The directories to be monitored are configured. They can be any paths for of blocks, state, trace, state history, and others.

Alternative Solution

Alternative solution to blocks directory space exhaustion was considered: starting from
block_log::append, make sure all exceptions was handled properly. But it was deemed to be
too tedious and error prone to review all possible exceptions, and might likely break consensus. The plugin approach is more generic, monitoring any file systems and without modifying
existing code.

Additional Bug Fixed

This PR also fixes a bug in log_irreversible of libraries/chain/controller.cpp.
db.commit was done before blog.append. This could be a problem if blog.append threw.
Now db.commit is done after blog.append. Even if blog.append throws, DB can be rolled back.

Consensus Changes

  • Consensus Changes

API Changes

  • API Changes

Documentation Additions

  • Documentation Additions

resource_monitor_plugin is a new plugin. It is not must have but recommended to be used.

Configurable Parameters

resource-monitor-interval-seconds
Time in seconds between two consecutive checks of resource usage. It should be between 1 and 300 (5 minutes). This is optional; the default value is 2 seconds.

resource-monitor-space-threshold
Threshold in terms of percentage of used space vs total space. If used space is above (threshold - 5%), a warning is generated. If used space is above the threshold and resource-monitor-not-shutdown-on- threshold-exceeded is enabled, a graceful shutdown is initiated. The value should be between 6 and 99

resource-monitor-not-shutdown-on-threshold-exceeded
Used to indicate nodeos will not shutdown when threshold is exceeded.

@matthewdarwin
Copy link

I'm not sure if 95% is a good default value for file system space. By default some file systems reserve 5% for superuser. So if nodeos is running as a non-privileged user, then writes will fail before the new check will fail. (eg https://ma.ttias.be/change-reserved-blocks-ext3-ext4-filesystem-linux/)

Of course the check is customizable, but maybe more conservative would be better as a default?

@spoonincode
Copy link
Contributor

I'm a bit concerned this isn't easy enough for users to make use of: it requires them to manually configure the directories to monitor.

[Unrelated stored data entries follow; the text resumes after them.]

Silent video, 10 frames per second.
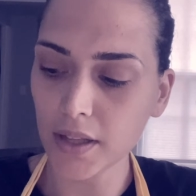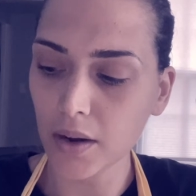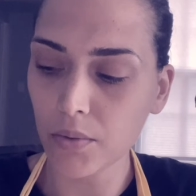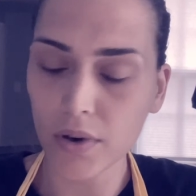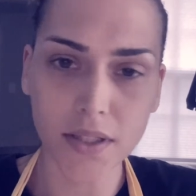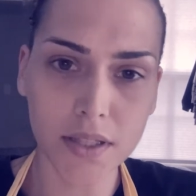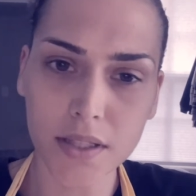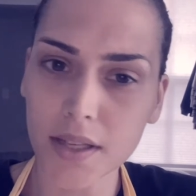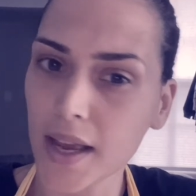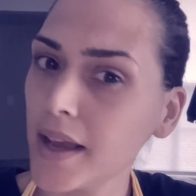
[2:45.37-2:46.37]
I wanted to
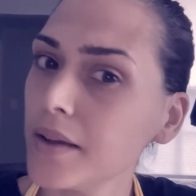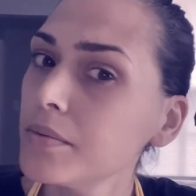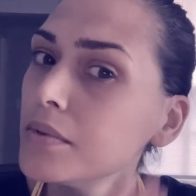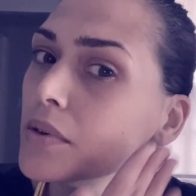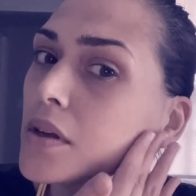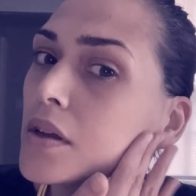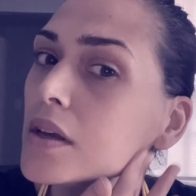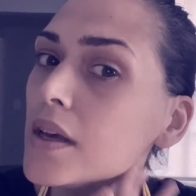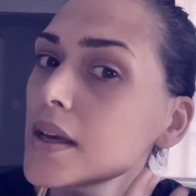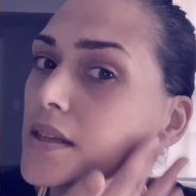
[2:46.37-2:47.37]
say
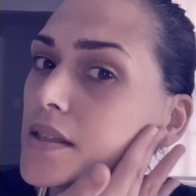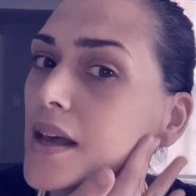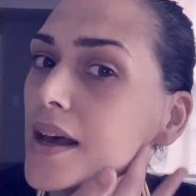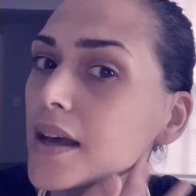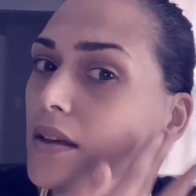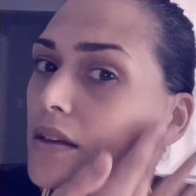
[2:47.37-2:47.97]
is that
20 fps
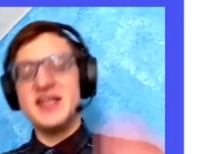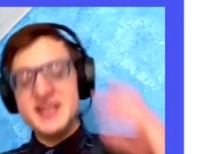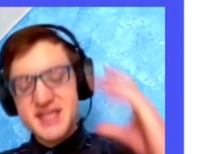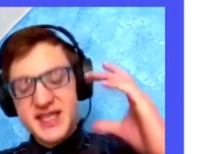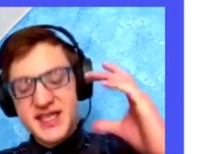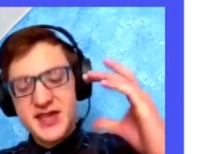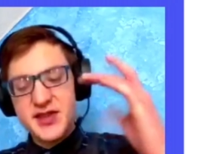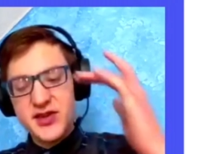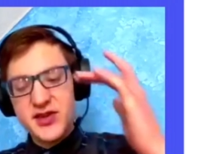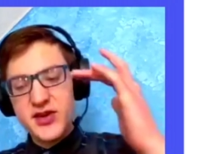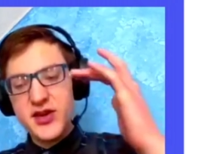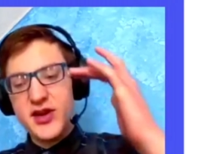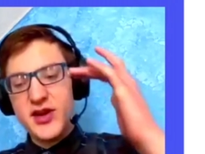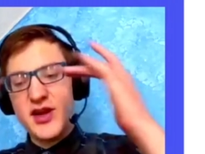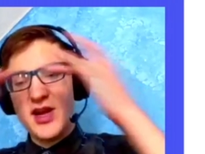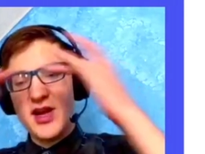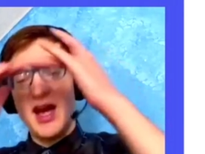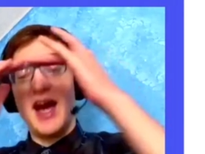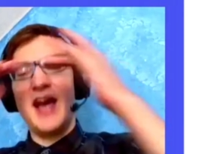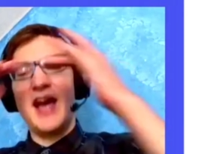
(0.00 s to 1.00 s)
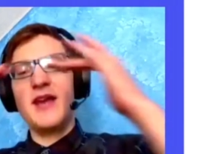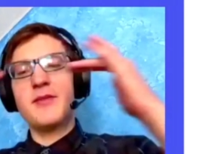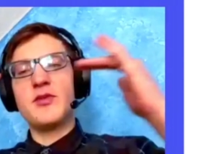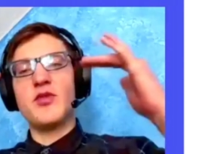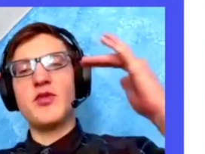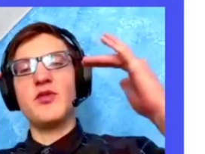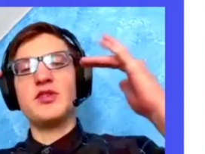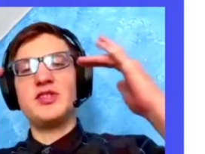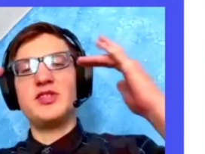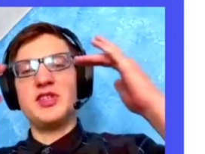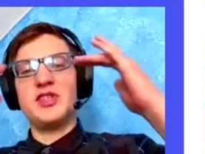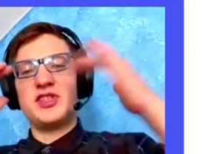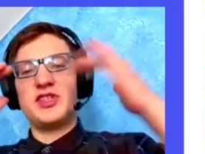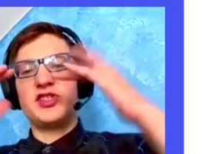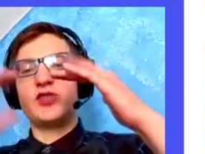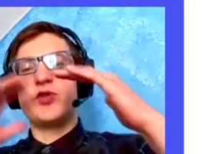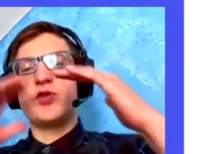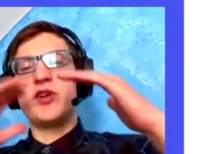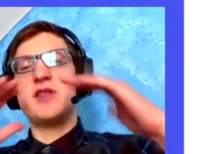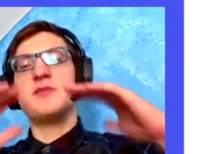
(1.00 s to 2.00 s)
either I am going to
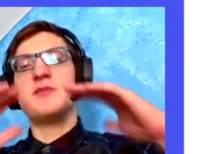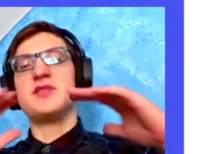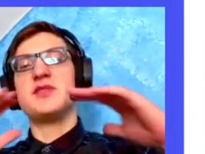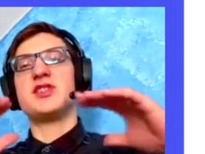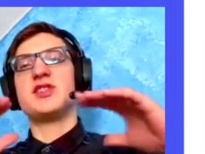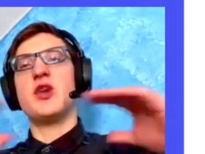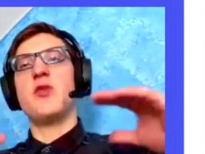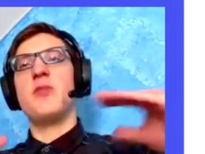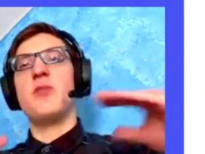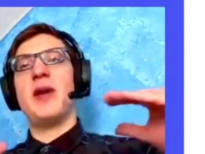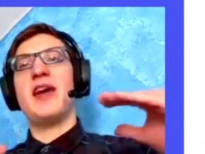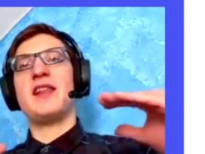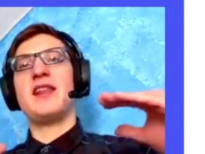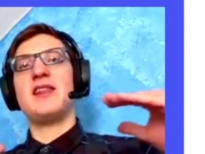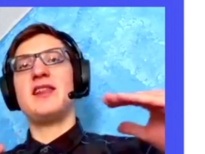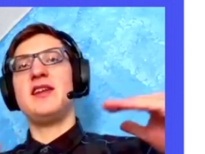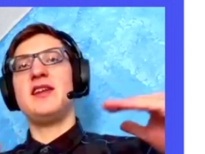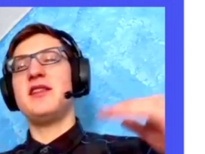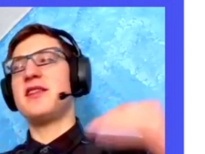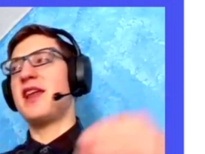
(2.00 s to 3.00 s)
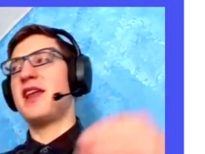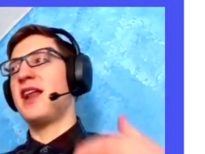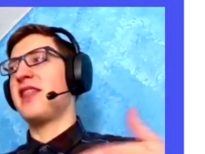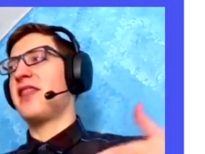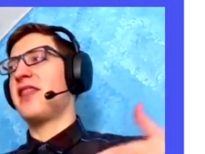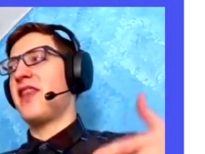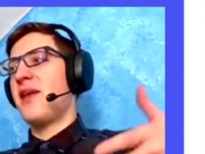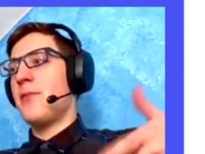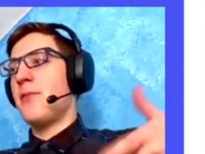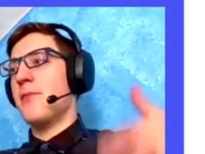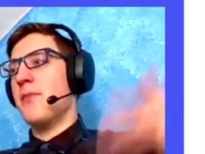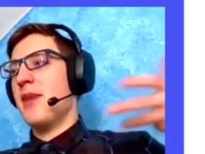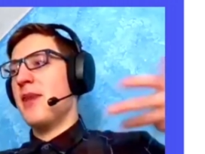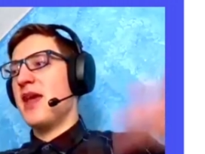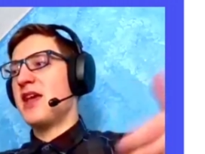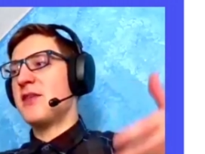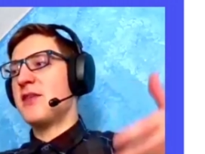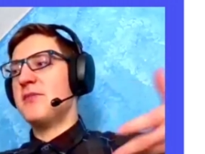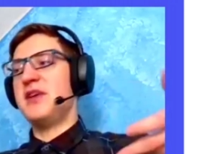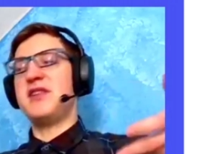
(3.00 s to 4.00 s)
destroy them so badly that they
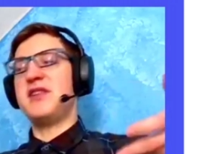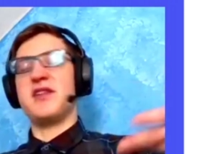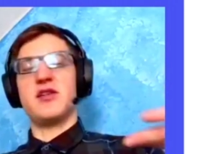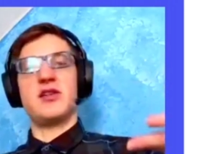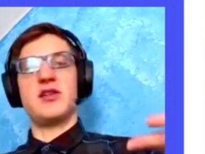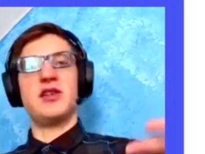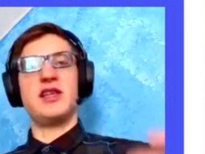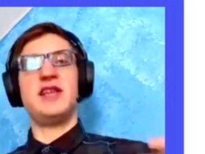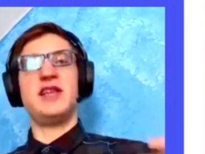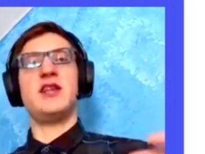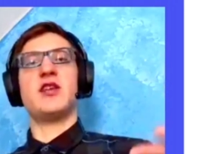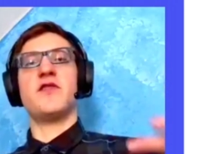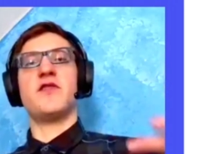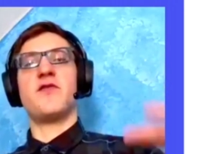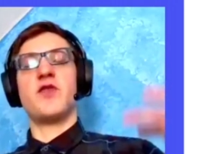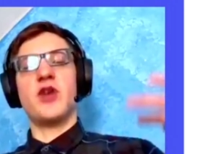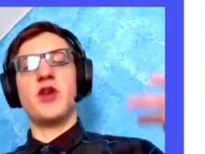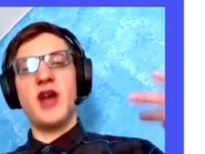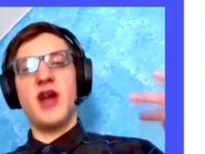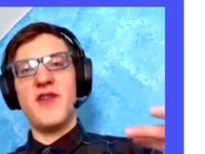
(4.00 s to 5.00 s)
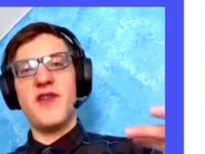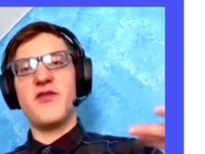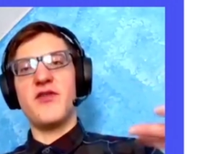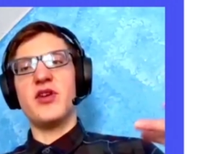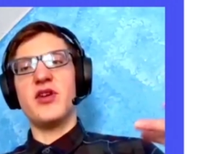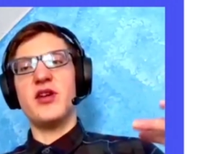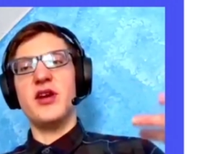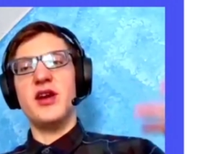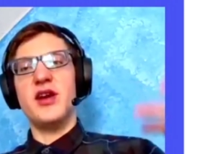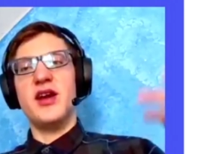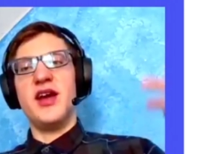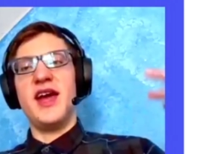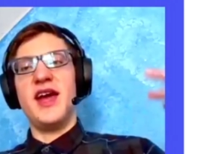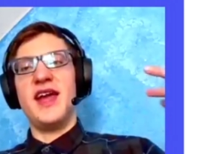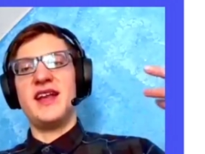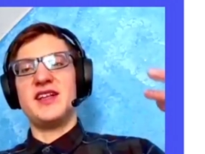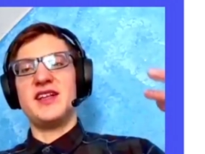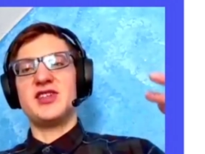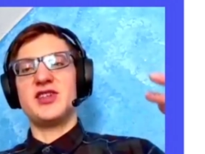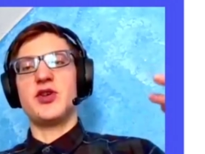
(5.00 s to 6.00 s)
make me their leader forever
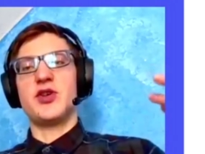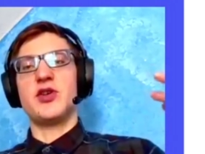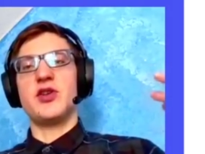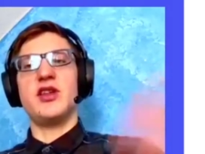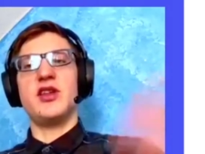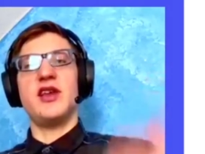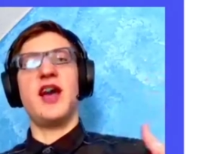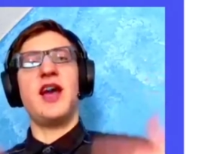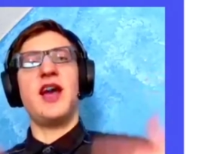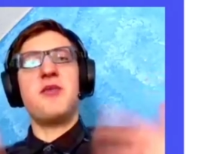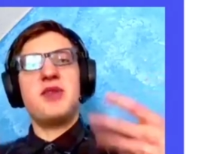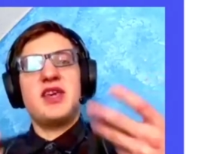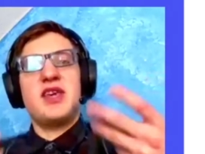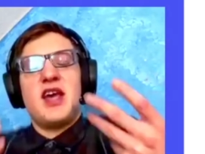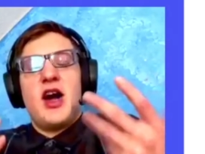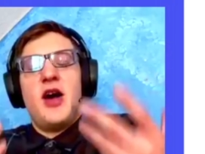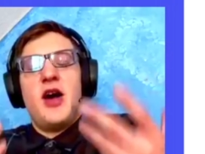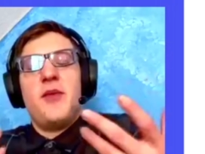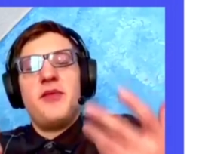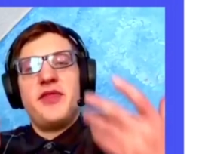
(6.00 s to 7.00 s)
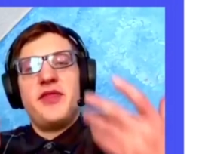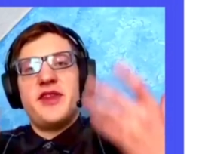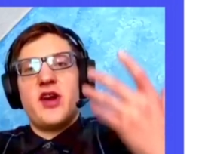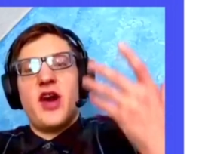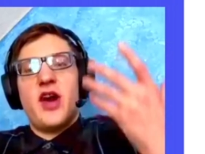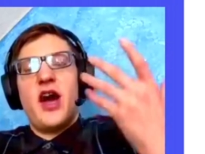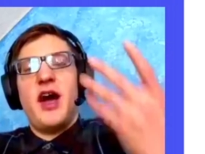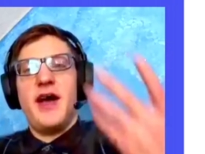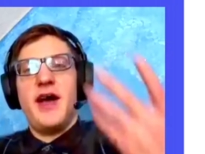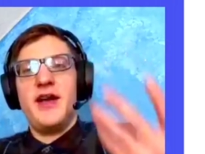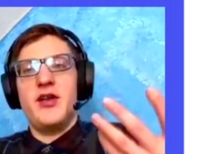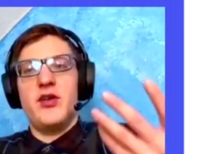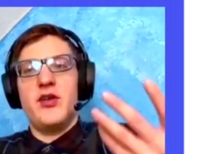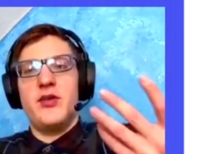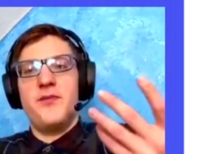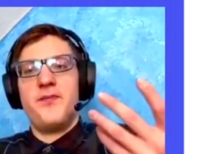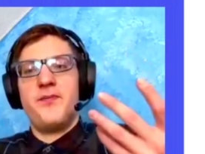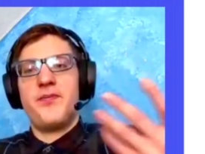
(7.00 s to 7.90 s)
and eternally. I become their idol.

IMO we should explore having other plugins register their directories. For example, maybe trace plugin does something like

if(auto resmon_plugin = app().find_plugin<resource_monitor_pligin>())
  resmon_plugin->monitor_directory(trace_dir);

This way the directories that are used are automatically monitored (we could maybe even make resource_monitor_plugin default enabled).

Be aware in the above example we would need to be mindful about plugin initialization and startup order -- trace_api_plugin configures trace_dir during its initialize() but that may be before resource_monitor_plugin's initialize().

@linhuang-blockone
Copy link
Contributor Author

I was thinking of always monitoring anything under "data" directory but then thought the user
might have better idea about file system space configurations. If we choose auto registration by other plugins, is the order of plugins initialization the same as they are specified on the command line? Or can we make the initialization of resource monitor the last so it can get "data_dir", "trace_dir", and any other directories we are interested in? This way we don't need to modify other plugin's code.

Copy link
Contributor

@b1bart b1bart left a comment

Choose a reason for hiding this comment

The reason will be displayed to describe this comment to others. Learn more.

For now, this system is not that complex however, the description mentions a path for future additions. As this grows it will need a strategy for testability.

In other parts of the code we have tried to abstract dependencies (in this case boost::filesystem calls) from the code so that unit tests can create very simple "mocks" for nominal and edge cases. Particularly as we start to measure other system stats we may have a very difficult time triggering edge cases safely.

As a model, you can look at the trace-api plugin and the template-based "provider pattern" or pull from other sources of patterns. The primary point is to allow for controlled repeatable testing of the logic that will ultimately product a production environment. How this is accomplished is a secondary or tertiary concern.

@spoonincode
Copy link
Contributor

If we choose auto registration by other plugins, is the order of plugins initialization the same as they are specified on the command line? Or can we make the initialization of resource monitor the last so it can get "data_dir", "trace_dir", and any other directories we are interested in?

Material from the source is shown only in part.